§ What to work on
Every entry below is to be copied word for word, with its pictures removed.

§ Records for processing
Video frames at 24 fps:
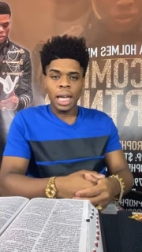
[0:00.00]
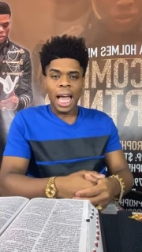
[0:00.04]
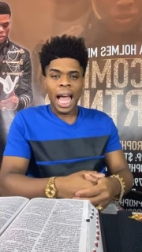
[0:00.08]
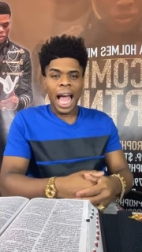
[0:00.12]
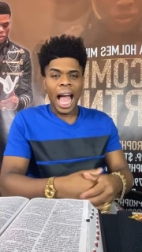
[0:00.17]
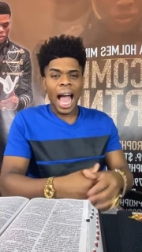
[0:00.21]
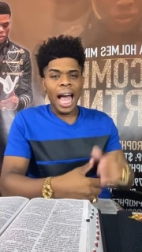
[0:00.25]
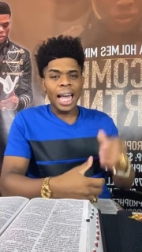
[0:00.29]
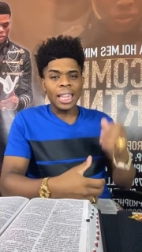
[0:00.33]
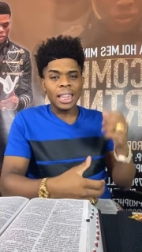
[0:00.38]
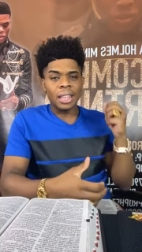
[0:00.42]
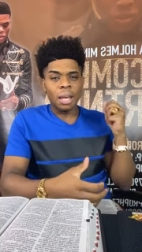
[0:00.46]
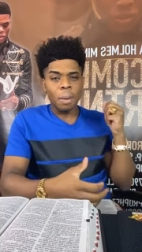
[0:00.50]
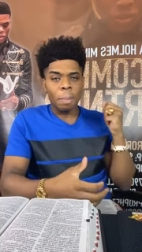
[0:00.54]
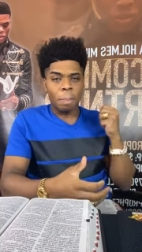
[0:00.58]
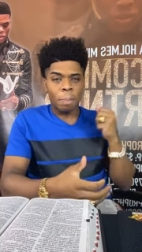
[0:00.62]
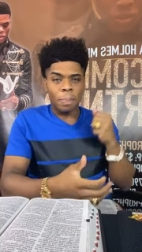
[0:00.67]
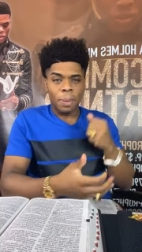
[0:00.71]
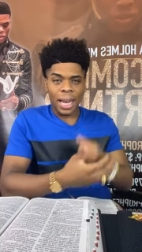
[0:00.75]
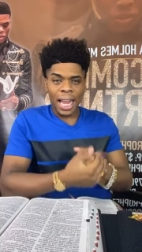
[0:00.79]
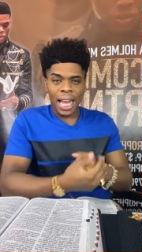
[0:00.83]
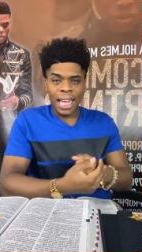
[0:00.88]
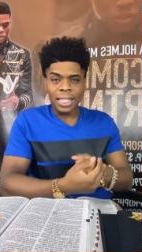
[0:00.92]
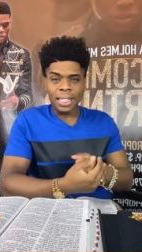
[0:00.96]
at the
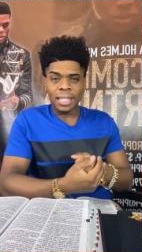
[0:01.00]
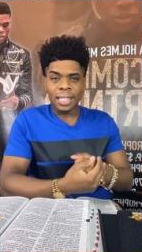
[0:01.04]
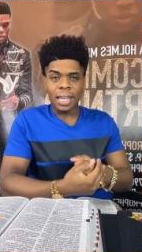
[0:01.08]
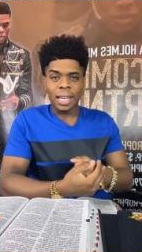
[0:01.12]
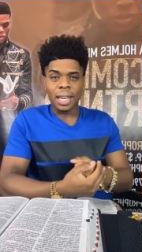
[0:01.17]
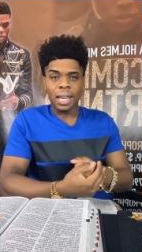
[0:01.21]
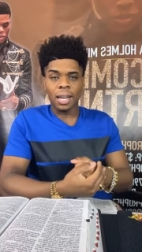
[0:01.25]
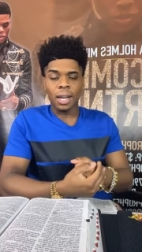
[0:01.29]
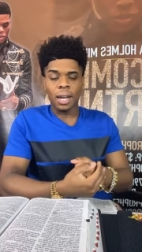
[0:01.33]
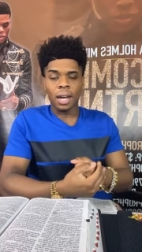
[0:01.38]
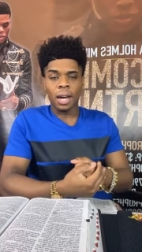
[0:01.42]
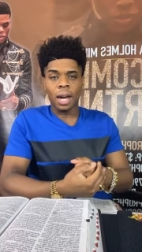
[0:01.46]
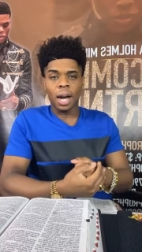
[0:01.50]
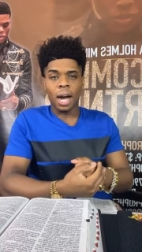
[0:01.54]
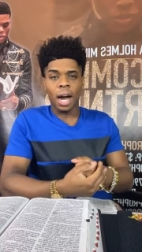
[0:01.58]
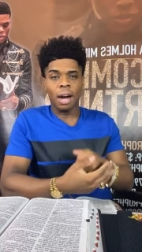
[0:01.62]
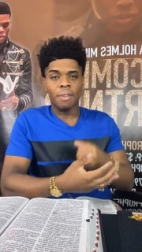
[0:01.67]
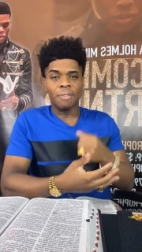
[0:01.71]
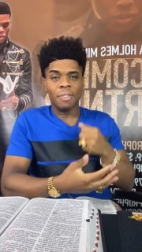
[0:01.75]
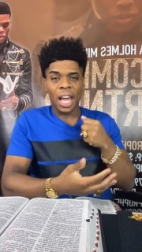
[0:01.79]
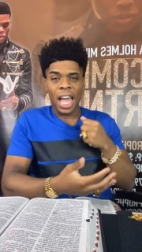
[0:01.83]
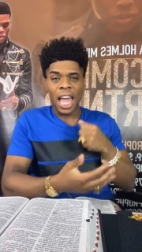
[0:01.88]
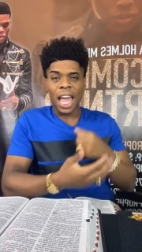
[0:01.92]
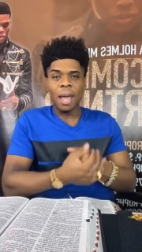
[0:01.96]
blessing
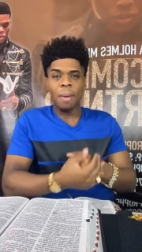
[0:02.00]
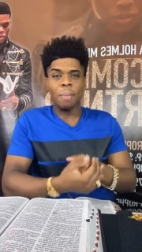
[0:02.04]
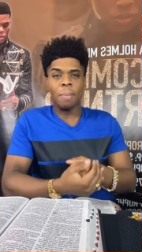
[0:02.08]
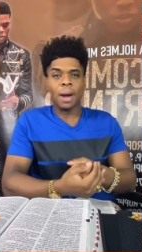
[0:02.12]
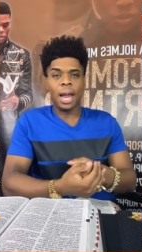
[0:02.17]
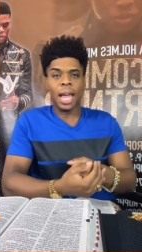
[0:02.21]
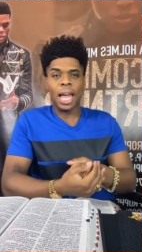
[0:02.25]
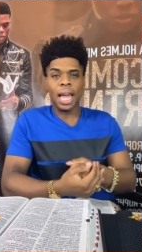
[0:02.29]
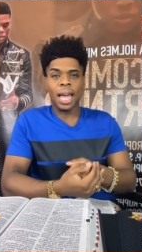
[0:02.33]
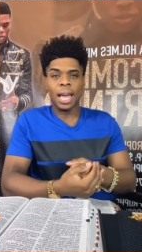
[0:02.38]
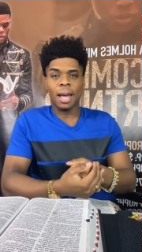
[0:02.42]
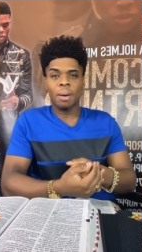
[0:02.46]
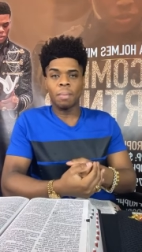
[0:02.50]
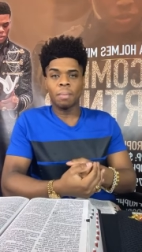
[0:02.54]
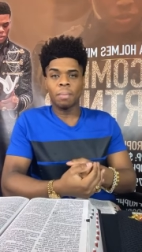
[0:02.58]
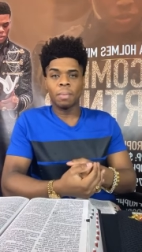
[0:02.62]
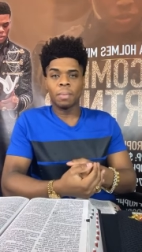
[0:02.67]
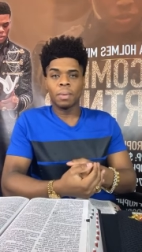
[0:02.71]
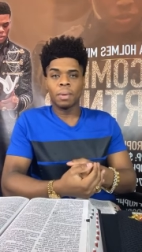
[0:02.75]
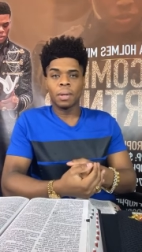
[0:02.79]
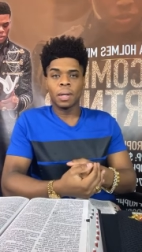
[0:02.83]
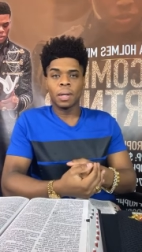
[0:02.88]
of Abraham,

§ Finished task
Video frames at 24 fps:
[0:00.00]
[0:00.04]
[0:00.08]
[0:00.12]
[0:00.17]
[0:00.21]
[0:00.25]
[0:00.29]
[0:00.33]
[0:00.38]
[0:00.42]
[0:00.46]
[0:00.50]
[0:00.54]
[0:00.58]
[0:00.62]
[0:00.67]
[0:00.71]
[0:00.75]
[0:00.79]
[0:00.83]
[0:00.88]
[0:00.92]
[0:00.96]
at the
[0:01.00]
[0:01.04]
[0:01.08]
[0:01.12]
[0:01.17]
[0:01.21]
[0:01.25]
[0:01.29]
[0:01.33]
[0:01.38]
[0:01.42]
[0:01.46]
[0:01.50]
[0:01.54]
[0:01.58]
[0:01.62]
[0:01.67]
[0:01.71]
[0:01.75]
[0:01.79]
[0:01.83]
[0:01.88]
[0:01.92]
[0:01.96]
blessing
[0:02.00]
[0:02.04]
[0:02.08]
[0:02.12]
[0:02.17]
[0:02.21]
[0:02.25]
[0:02.29]
[0:02.33]
[0:02.38]
[0:02.42]
[0:02.46]
[0:02.50]
[0:02.54]
[0:02.58]
[0:02.62]
[0:02.67]
[0:02.71]
[0:02.75]
[0:02.79]
[0:02.83]
[0:02.88]
of Abraham,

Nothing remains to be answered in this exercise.